Community first. As I’ve said, Benedictine monks live the common life in a radical way. At best, this is a sign of what the Church is in her essence - a communion of love. We live together because we live the life of the Church, which itself is a reflection of the inner life of the Trinity: 3 persons in One God, loving each other so much that they are One.

How much this witness is needed in our day! In our culture there is so much loneliness, so much isolation, so many broken or dysfunctional communities! We have to show that community is possible; that people can live together, and that it is good for us to do so.

And then: our monastic life is totally public. We wear the habit as an outward sign anyone can see of who we are and what we believe. We live in ancient and noble buildings which proclaim those same values.

Nowadays religion is privatised. It’s becoming ever more the one taboo subject no one dare mention. You mustn’t speak about God, or Jesus, or prayer: if you do, people think you’re a religious nut, or dangerous fanatic, and now if you’re not careful you can even get in trouble with the law.
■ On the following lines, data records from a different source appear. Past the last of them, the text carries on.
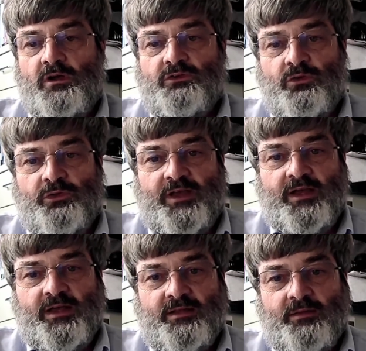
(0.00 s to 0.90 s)
so
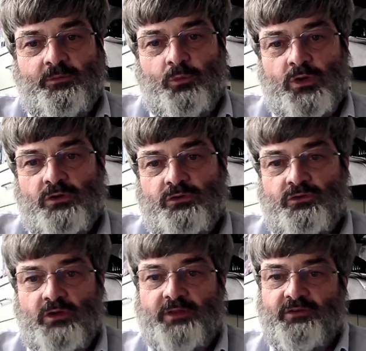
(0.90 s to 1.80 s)
that workers
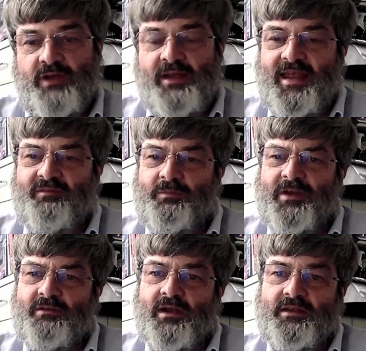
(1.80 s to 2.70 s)
who are on the ground have a
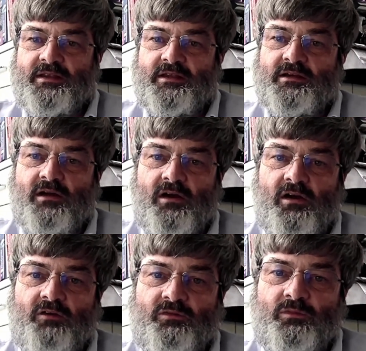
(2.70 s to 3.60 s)
better idea
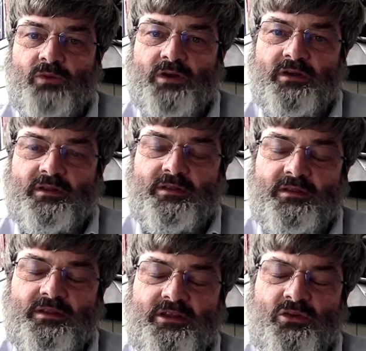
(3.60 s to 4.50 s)
of what are
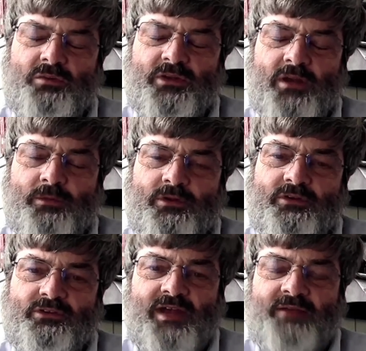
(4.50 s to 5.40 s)
the equipment
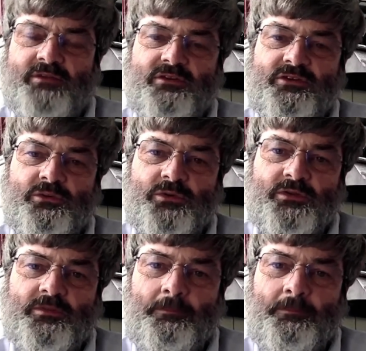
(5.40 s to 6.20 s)
operators are having to deal with.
This is an oppression - almost a persecution - and when people come to the monastery they feel this oppression lifted. They know they are in a wholly Christian environment - a place where there is no need to be ashamed of faith, or of prayer; a place where, please God, holiness and goodness reign; a place which creates its own Christian culture, where the spirit is fed, and where peace can be found.

The motto of Pluscarden is taken from the Prophet Haggai: “In this place I will give peace”. The daily experience of our guests and visitors testifies to the reality of this - even in spite of all the weaknesses of which we are so intensely and painfully aware.

Monks at Pluscarden Abbey. Image by Wojciech Sternak

Monks at Pluscarden Abbey. Image by Wojciech Sternak

Cardinal Hume once said that individually speaking, monks and nuns tend not to be famous. We don’t seek to become important, and our lives are by and large just ordinary. But monasteries do become famous. They exist, as it were, just by chance: but their very existence is extremely important to many people personally, and in general to the whole Church and the world.

But, you cry, what’s in it for you? What could possibly draw a modern young person to take up such a way of life?

The answer to that is that although we do want to be generous and unselfish, in the end a person who gives much to God will receive far more in return: the more you give, the more you receive. That’s just the way it is. Our God is a God of total self outpouring. He cannot possibly be outdone in generosity. Were the great Saints - even the martyrs who suffered horrible deaths - were they ultimately the losers in life?? Of course not. Their lives were rich beyond others. All around themselves they created goodness, joy, peace; and they now have a reward which lasts for eternity. That’s the goal that’s promised to us too. It’s the fullness of superabundant joy without end or diminishment - beyond our power to grasp. To get that, a bit of short lived discipline and difficulty in this life is more than worth it. In St. Paul’s words, what awaits us is what no eye has seen nor ear heard - what God has prepared for those who love him.